I’m looking at plane tickets and wondering if this would count as 7 days:
Arriving on a Saturday at 15:10 and leaving the following Saturday at 15:35.
I could say an extra day, but I’d rather not since I have to be back to work on Monday.
I’m looking at plane tickets and wondering if this would count as 7 days:
Arriving on a Saturday at 15:10 and leaving the following Saturday at 15:35.
I could say an extra day, but I’d rather not since I have to be back to work on Monday.
I think that only counts as 6 days.
My attorney only counted full says i.e. midnight to midnight so 6 days.
Our lawyer said the opposite, that partial days count towards your stay. I don’t know if there’s any official AIMA guidance…
There are no official guidelines. She basically said it is not worth the risk that SEF rejects partial days. I would work with your attorney. BTW this is off topic about wait time for citizenship.
Agreed, I moved the discussion to its own thread. I know more people have asked about this in the past, so good to make it easier to find!
My lawyer told me that for the first two years of the resident card a week is enough to get a renewal, then the normal 14 days period in the next two years.
Is that the case? So in 5 years a total of 35 days.
A week per year surely, not a week per two years?
First card issuance (one week)
After that normal two weeks
For example, Saturday arrival and next Saturday departure will constitue 8 days i.e. 1 week?

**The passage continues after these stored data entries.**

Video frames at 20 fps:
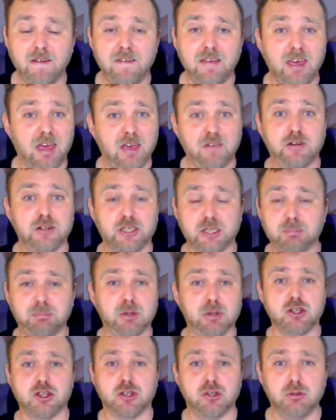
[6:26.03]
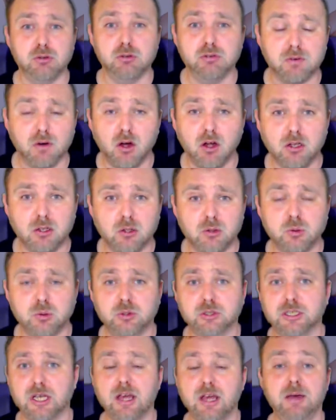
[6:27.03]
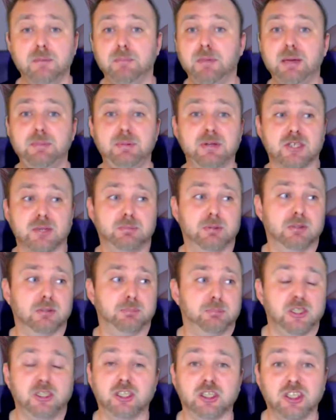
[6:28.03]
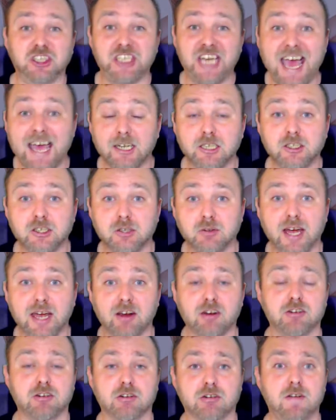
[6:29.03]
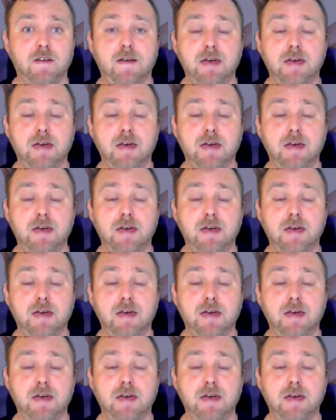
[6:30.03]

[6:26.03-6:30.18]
If it's a bunch of new follows, maybe it's a bunch of chat interaction,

1 week for the first card was true earlier, when the first card was valid only for 1 year. Now that the first card is a 2-year card, you need to spend 14 days, not 7 days, in those first two years.
I understand everyone has constraints related to school and work, but please, for your own sake, consider spending a few days extra, rather than attempting to shave off the last few hours of what is already a very modest stay requirement. Given what we know about how Portugal works, you definitely do not want your renewals to hinge on edge cases open to interpretation by individual AIMA officials. Not after all the trouble and heartburn and waiting you’ve gone through to get this far.

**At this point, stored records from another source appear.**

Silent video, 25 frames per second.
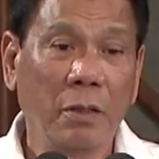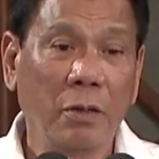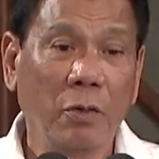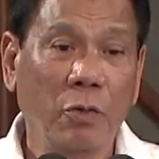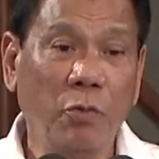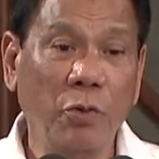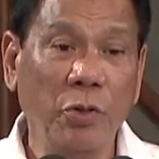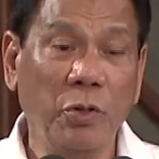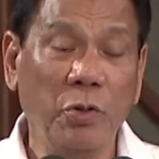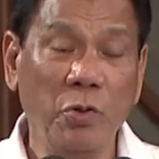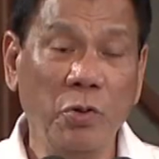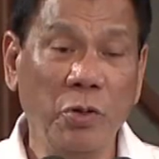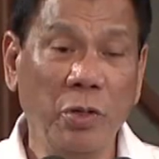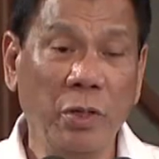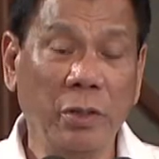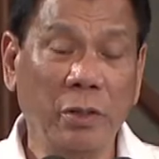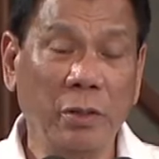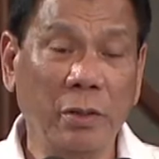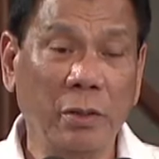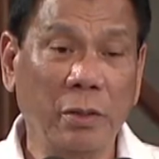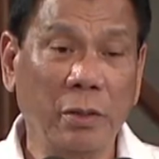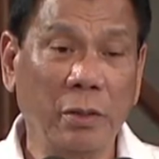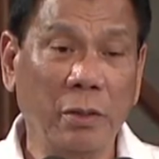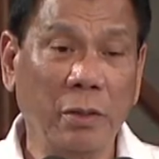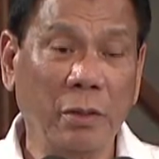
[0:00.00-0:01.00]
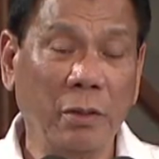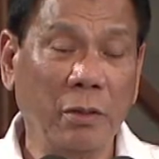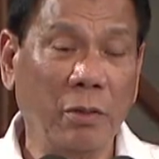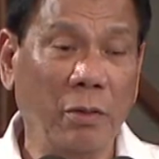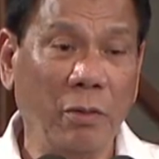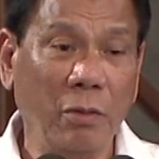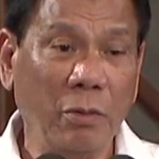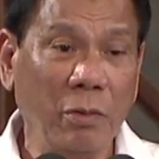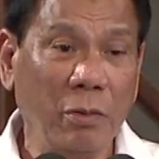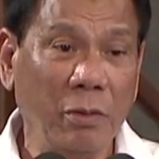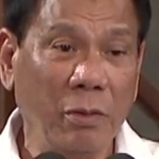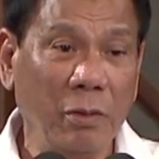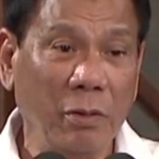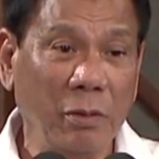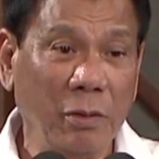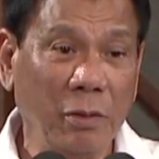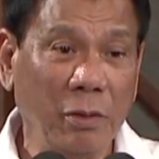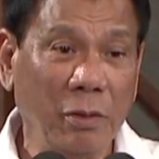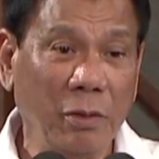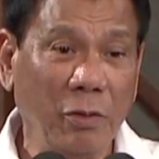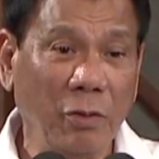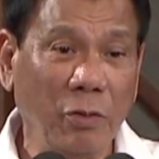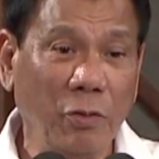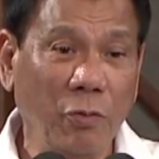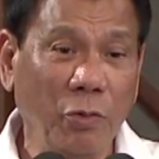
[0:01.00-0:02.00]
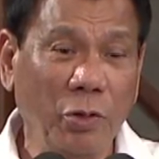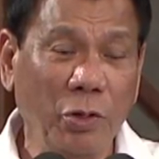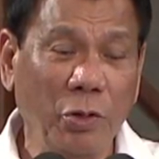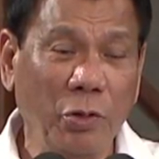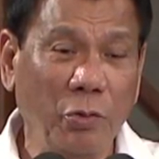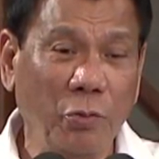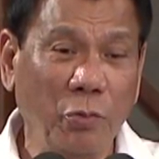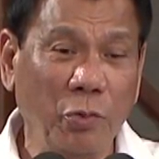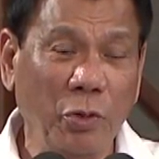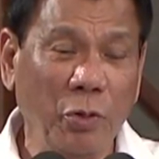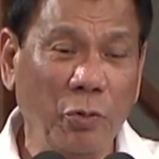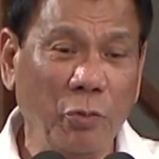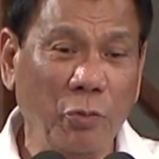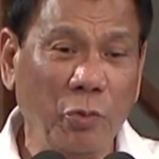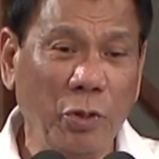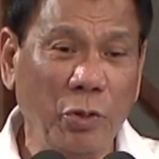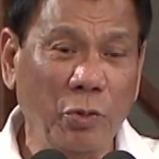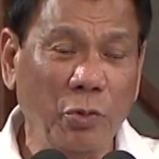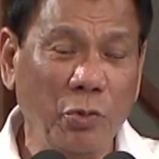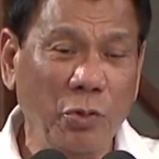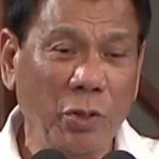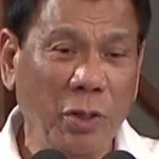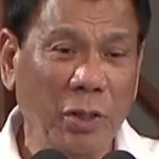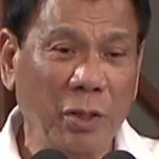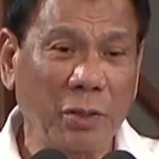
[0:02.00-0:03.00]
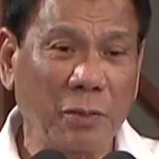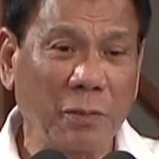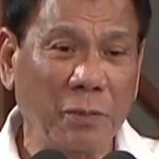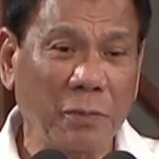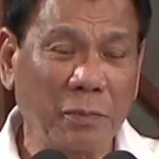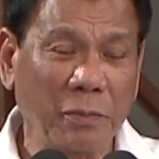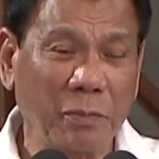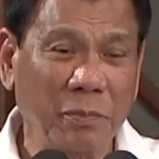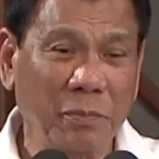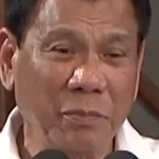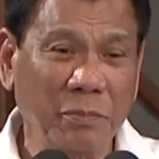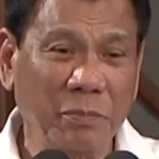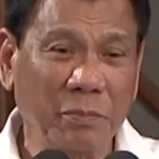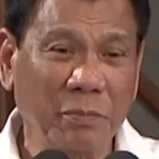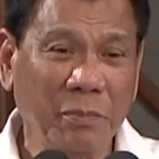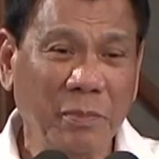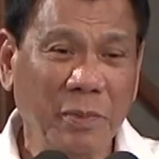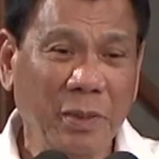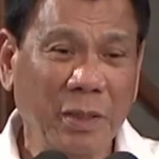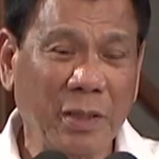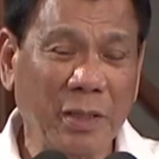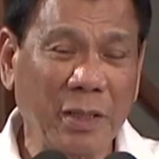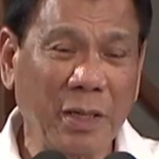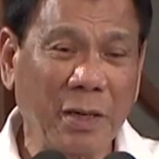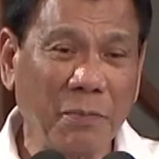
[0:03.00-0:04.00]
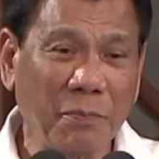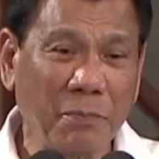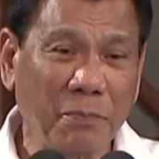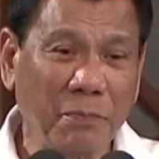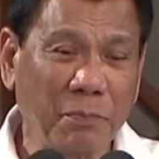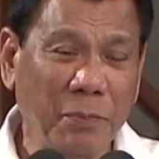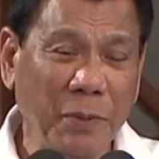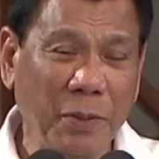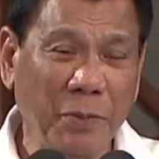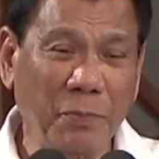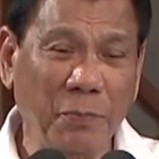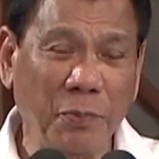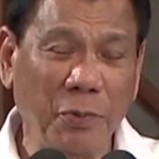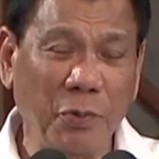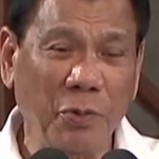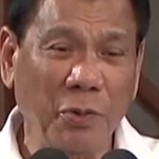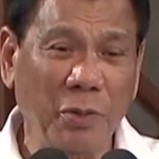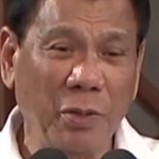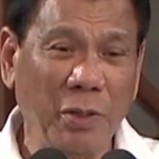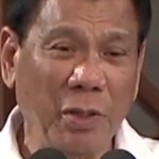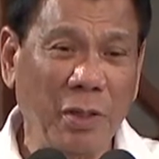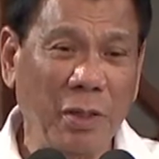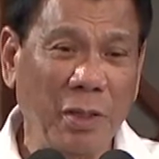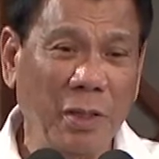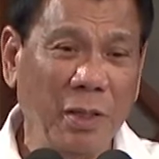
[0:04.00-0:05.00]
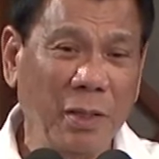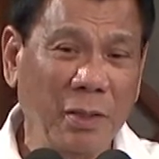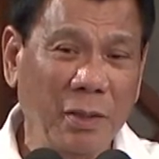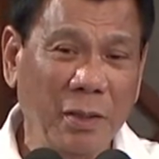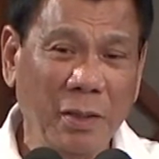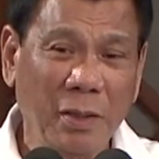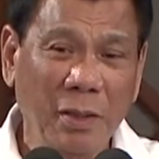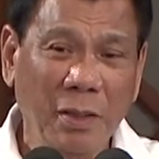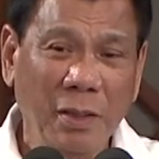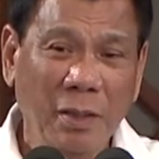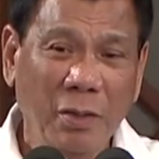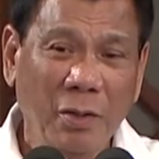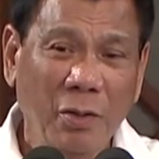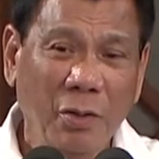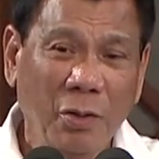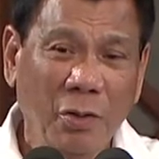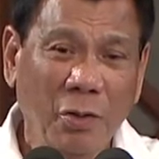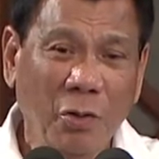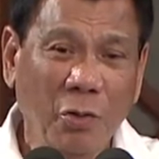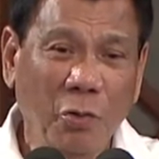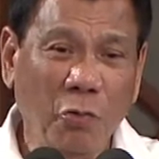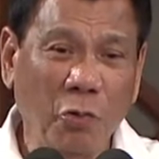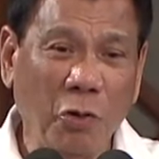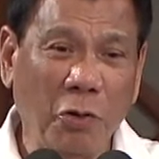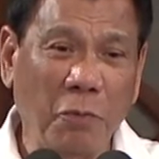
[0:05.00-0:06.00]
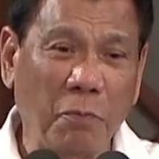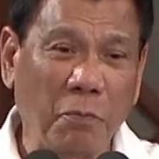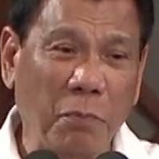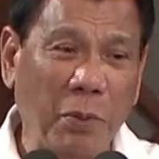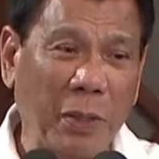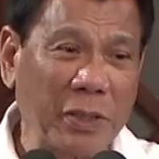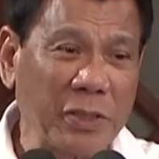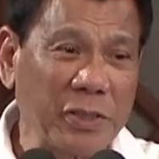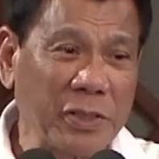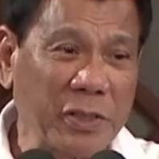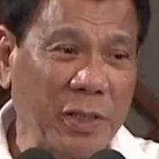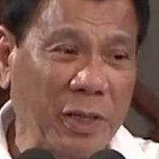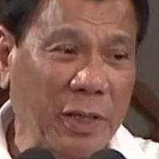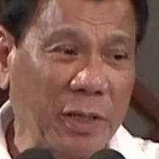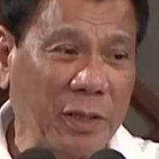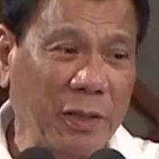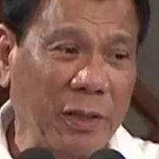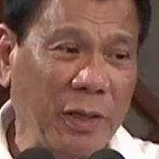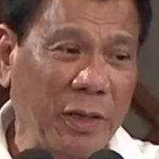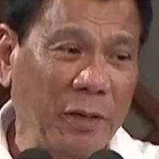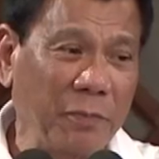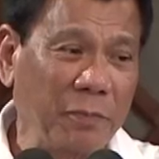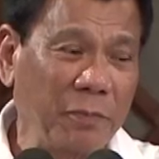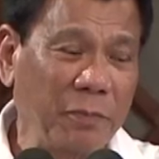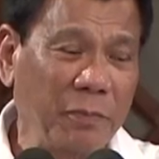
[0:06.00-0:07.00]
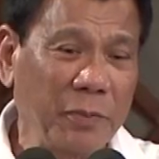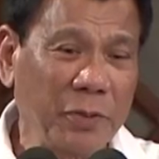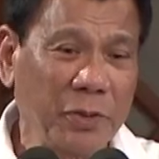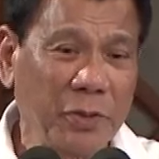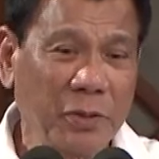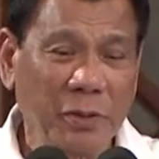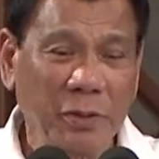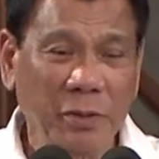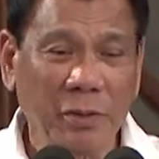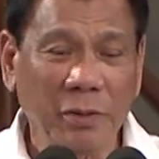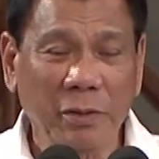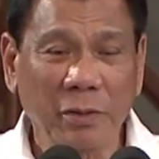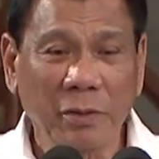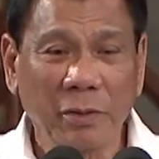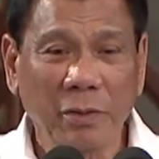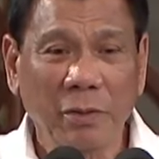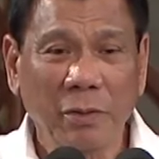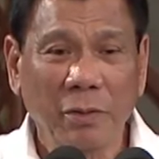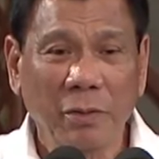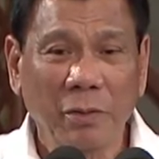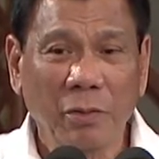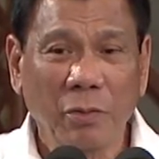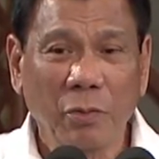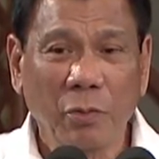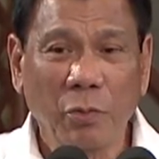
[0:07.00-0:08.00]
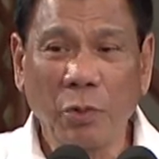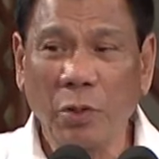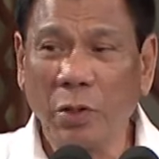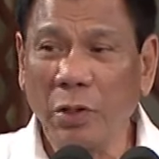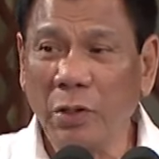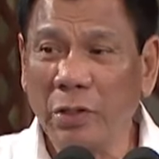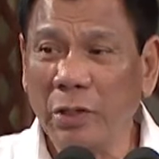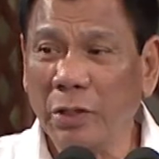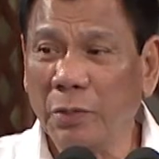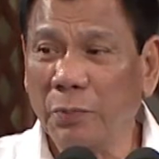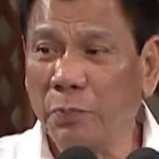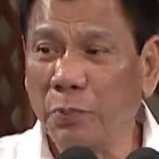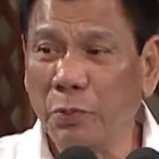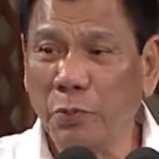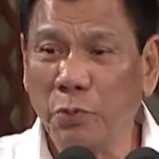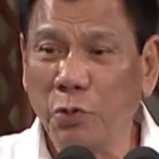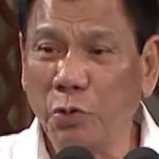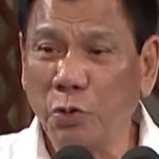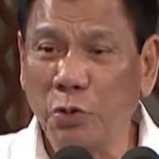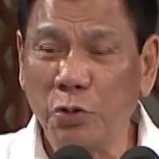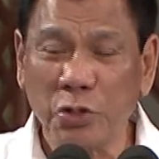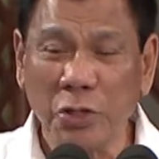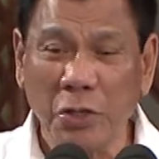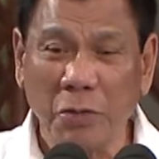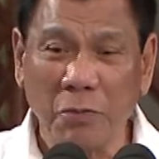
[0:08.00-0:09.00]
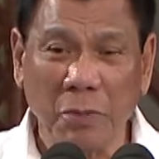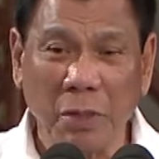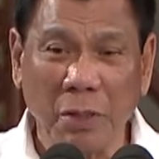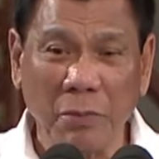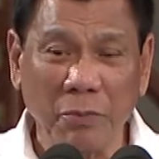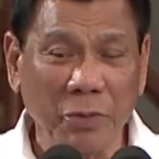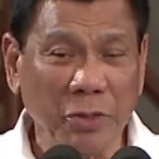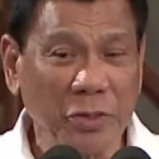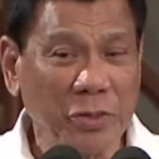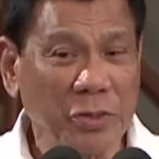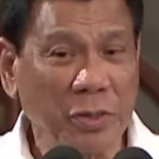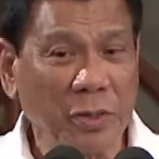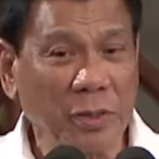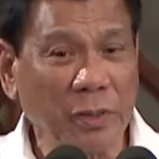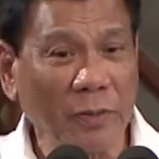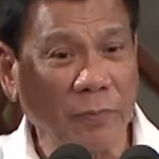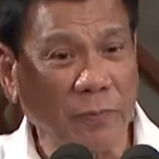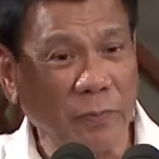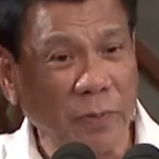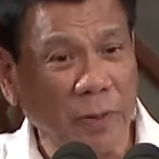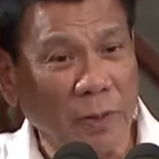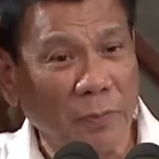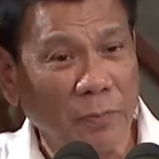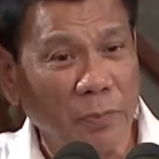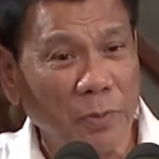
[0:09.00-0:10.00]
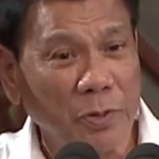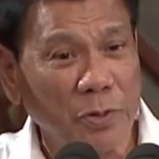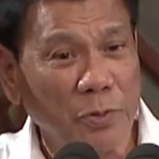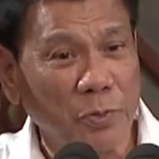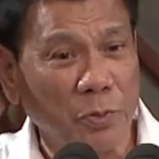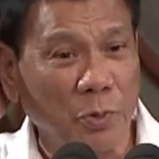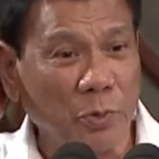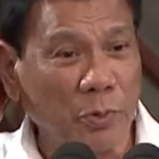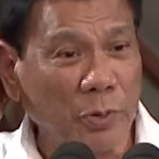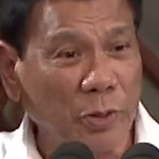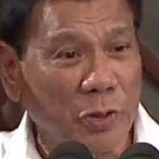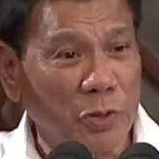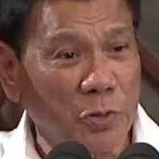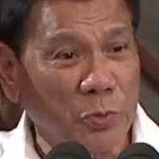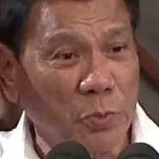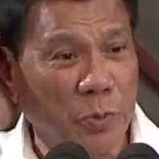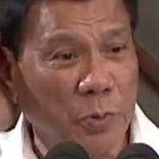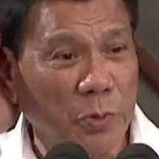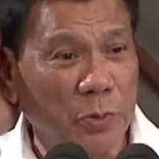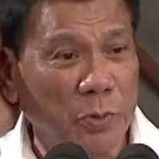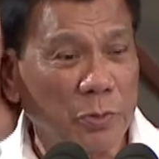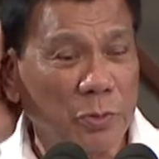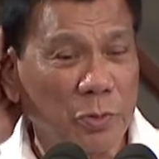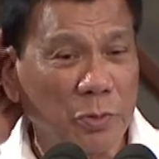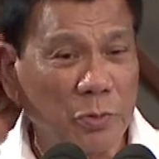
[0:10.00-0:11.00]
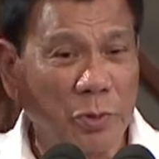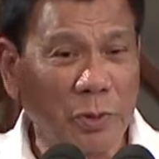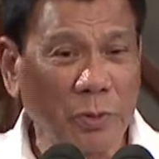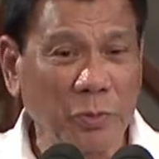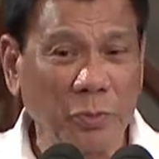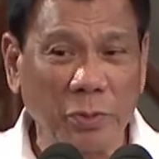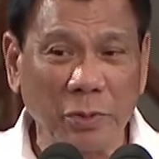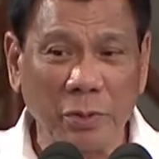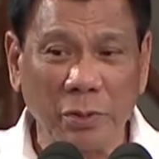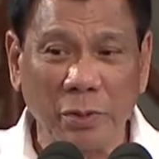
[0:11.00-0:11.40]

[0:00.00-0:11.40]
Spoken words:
We do not, you know, we do not wrap people with plastic tape. We are not producing mummies in the Philippines for export. So what?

In place of 7 days per year, consider budgeting time for 10 days, coming in and going out may be partial days, but even a nitpicky agent would have to concede it’s more than 7.
I absolutely agree. I’m just trying to figure out whether I should go for the week I have some time for in February considering that only my initial application is paid and in the system – no approval or talk of biometrics yet. Under the approved law that will hopefully be signed in whereby the 5 years will be calculated differently (still waiting to find out how, of course), will spending 7 days this February (before getting approved, before biometrics, before getting a card) count? Opinions? We don’t know for sure, but…
The consensus seems to be that the stay requirement is only relevant to card renewal, and therefore there is no requirement for any stay prior to the car being issued.
My non-legal opinion is: no, it won’t count. The law governing nationality is different from the laws and regulations governing residence permits. It is only the nationality law where the start date has been modified; the Aliens Act remains as is, and the clock for all permit and renewal related requirements starts from the issue date of the first card. Though one may hope that for the sake of consistency, it too will be modified in the near future.
These are the latest Aliens Act regulations I could find (the regulations lay out the fine-grained detailed rules to implement the associated law), all changes consolidated up to 9/2022:
The conflict between the Regulations (quoted in the previous post) and the 2 year validity of the first card comes up in these forums now and again. See for example:
To avoid all unnecessary conflict and damage that could harm the citizenship’s application, it is best that we spend 10 days/ year. No matter how they count it (include or exclude the first/last days), it will always end up at least 8 days/ year.
Yes. Though I’m usually a stickler for meeting the letter of the law, I’m not losing sleep over this. I spent my 2+ weeks in the second year of the first card, the first year being impossible for travel on account of Covid restrictions. My lawyer thinks it’s fine.
But if I’m reading @kh123 right, their lawyer said 1 week is enough for the first card (rather than the first year), which is incorrect by any reasonable interpretation of the regulation.
Unsure why you would want to have to spend 7 days a year in PT before getting a visa? Or would you prefer to have to renew while your visa application is still being processed?
I can deal with the regulation asymmetry in exchange for fewer pre-visa demands.